The tangible work I have done this week on my project is finding the data sets and started setting up a work flow to automate the process. I created the connection between SQL and my simulation so that the simulation takes 2 arguments, a name of the database to store the timestamp data as well as the result data and the file path of a csv containing data. This sets up a database for the data with three tables, two of which contain results and one with the actual timestamp data. I have also started to take notes as I go so that I can refer to them when I start to write my paper.
Weekly Update
My adviser for my project for the remainder of the semester is Charlie Peck. We met on Tuesday to discuss my weekly plan. Over the next 4 weeks I will be building the database from the source code, which includes installation of many things. I will also be doing statistical analyses over some datasets that I have yet to find in order to understand the research/ database user side of my project. I have a clear plan of my tasks that lay ahead.
Week 11 update
I have decided to go with the Database Akumuli. My reasoning behind this is both because of the index structure it uses along with it’s documentation. This data base clearly states in the README that it uses a combination of an LSM tree and B+ tree.
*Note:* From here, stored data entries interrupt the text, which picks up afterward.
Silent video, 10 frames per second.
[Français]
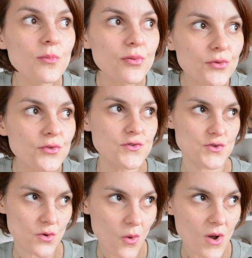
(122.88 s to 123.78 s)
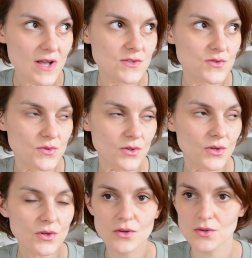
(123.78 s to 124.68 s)
le plus, je crois, sur
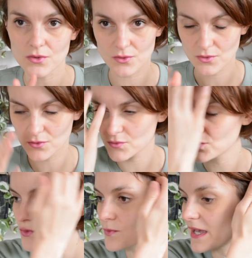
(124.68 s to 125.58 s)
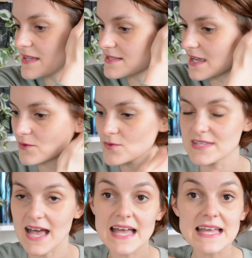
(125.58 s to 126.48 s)
euh, YouTube et Insta et tout
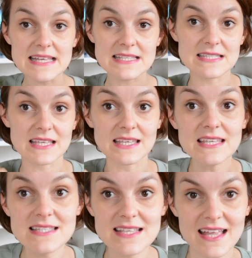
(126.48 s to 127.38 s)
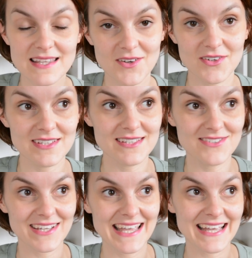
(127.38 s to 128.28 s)
ça, c'est Isa des Chroniques
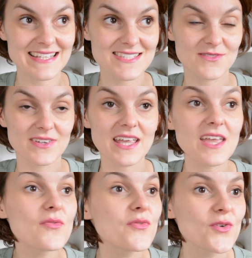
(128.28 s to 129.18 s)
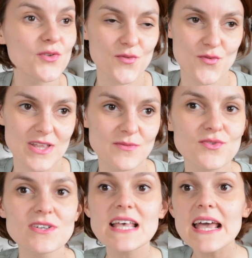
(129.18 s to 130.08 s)
d'Hérisson Hérisson et Flo de Flo
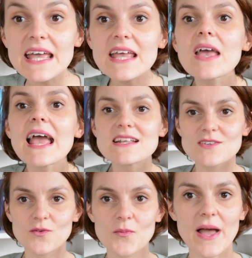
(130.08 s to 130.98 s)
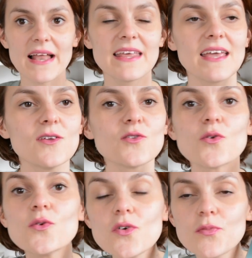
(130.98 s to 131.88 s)
Books. Et elles en ont parlé
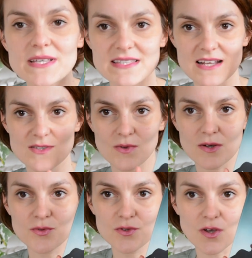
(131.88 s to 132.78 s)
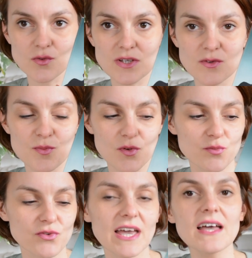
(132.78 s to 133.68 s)
de ouf parce qu'elles ont eu un coup de cœur toutes les deux pour
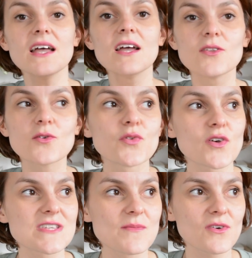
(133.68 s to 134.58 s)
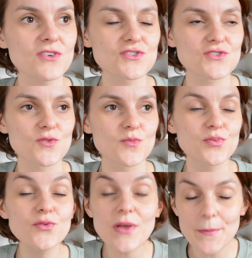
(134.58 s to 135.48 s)
ce bouquin. Donc forcément, je ne
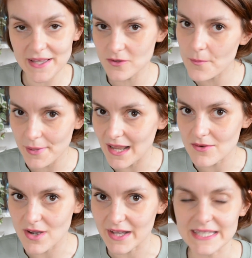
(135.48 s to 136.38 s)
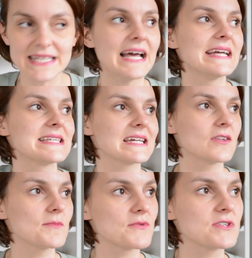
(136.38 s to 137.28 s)
pouvais pas ne pas l'avoir. Il a
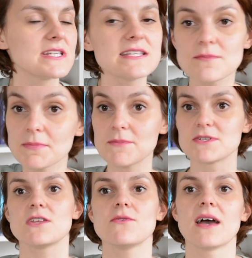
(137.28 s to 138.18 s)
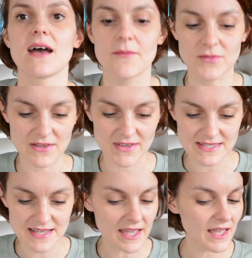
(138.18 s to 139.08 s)
atterri dans ma wishlist. Bim, je l'ai eu à, à, mon
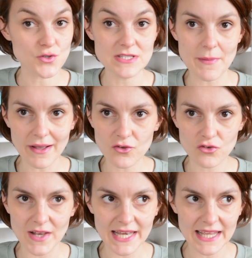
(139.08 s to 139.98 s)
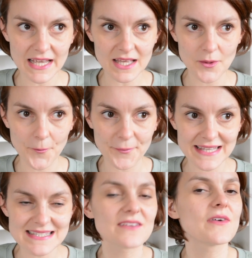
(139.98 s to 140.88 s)
anniversaire. Je ne sais pas quand je vais le lire,
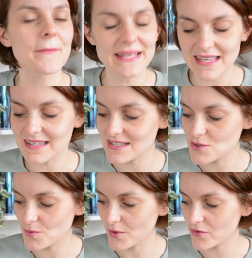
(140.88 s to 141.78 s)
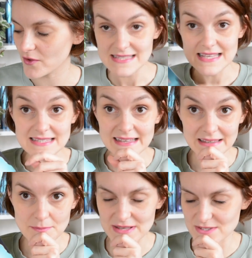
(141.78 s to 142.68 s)
mais ça ne va pas tarder, je pense. C'est
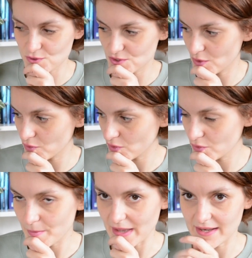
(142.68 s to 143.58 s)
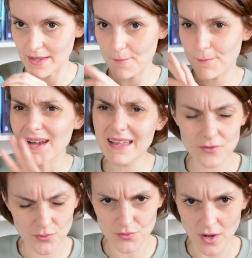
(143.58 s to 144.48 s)
terrible parce que j'en ai entendu parler
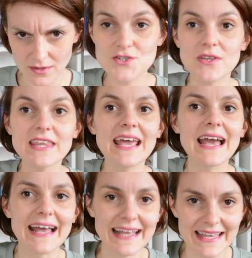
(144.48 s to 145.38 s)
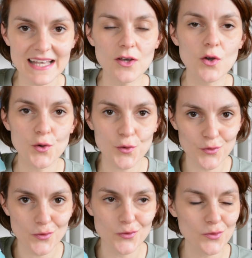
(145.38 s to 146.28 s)
plein de fois. Je n'ai rien
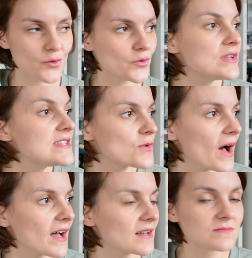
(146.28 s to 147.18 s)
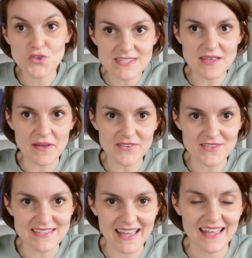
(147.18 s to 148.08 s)
retenu de l'histoire. Je ne sais pas ce
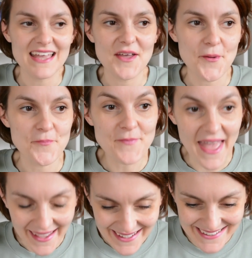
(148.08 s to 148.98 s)
que c'est. Mais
These also happen to be trees that are very well researched and it is easy to become well informed about these trees. Other databases I’ve looked at, for example InfluxDB, while very well documented, uses it’s very own specific tree that was created specifically for this database. Therefore, it is more difficult to learn about it. Akumuli also has a page where it describes it’s index structure, https://akumuli.org/akumuli/2017/04/29/nbplustree/. Furthermore, I have cloned the repository and looked at the index source code. It is in C plus plus, a language I am not as familiar with, but I have used it once or twice. This code was well organized and well commented. For the index the programmers used a boost property tree. While I couldn’t find very much documentation about the property on boost, Akumuli is good at explaining the functionality of the tree. On Thursday I met with Xunfei, who gave me some helpful advice as to where to focus my efforts to be prepared for the proposal. One of these areas includes preliminary testing of the database. At this point I do not have that time at my disposal, seeing as I have just spent a lot of time and effort finding and choosing this database. This requires learning how to use the database and figuring out a testing environment along with finding datasets. Often ingesting datasets into a database can be very time consuming. However, the documentation of Akumuli does include some details and figures about it’s performance. I am in a good spot. I have a solid direction to go in. While there are still some things I need to do, I am only at the first draft stage of the proposal, so there is still time to do things and include them in my final proposal.
Week 10 update
I have been taking notes and learning about different tree indexing structures. I currently have 6 pages of notes and understand How R trees work and how X trees uses techniques from both R trees and B trees. I need to go further into detail and learn about R* tree and the X tree along with the LSW tree along with others. I have also started looking into which database to use for my project. I need a database that uses R or R* trees. I am doing this by downloading a database’s source from github and looking into the code using tools such as searches. I am starting by looking into the database InfluxDB. The documentation for this database seems adequate, so it is a good option.
week 9 update
I am still in the process of writing my literary reviews. I have completed one and the second I am currently outlining. I am learning a lot of new information with my new sources. Since I know which of the two topics I will be choosing, I am using the second literary review, which is on a related topic to learn more background on the general area that these two topics are in. The most challenging feat I am facing currently is accessing book sources through the ACM website.
Week 8 Update
This week I am writing my literary review for Indexing Time Series Databases. It is going well. Because this is an area that has been researched for over two decades there is a lot of background information I will be covering in this literary review. I have been focusing on Time Series Database Indexing as a whole rather than a specific database. Since I am feeling confident about going in this direction with my senior projects, my next steps after completing the literary review includes researching specific databases and looking at the road maps for these individual Time Series Databases to know at what development stage each database is at and if it fits the criteria for a database I am looking for.
Update Ideas
I am certain at this point that I will be going in a direction where I will be doing research on a database. My first thought was to explore how to store Tree Data Structures in Postgresql. Which led me to then think about indexes in relational databases and finding an open source relational database that is less mature than Postgresql and improving on the way they store their indexes. Firebird is one that popped up onto my radar. I am unfamiliar with it and still need to do background research. Later, it was pointed out to me that relational databases in general are very mature and don’t have as much room for improvement especially when compared to Time Series Databases. My two ideas are to improve the way indexes are used in Time Series Databases and in Relational Databases. My next steps include looking into what open source databases of these types exists and how they use their indexes.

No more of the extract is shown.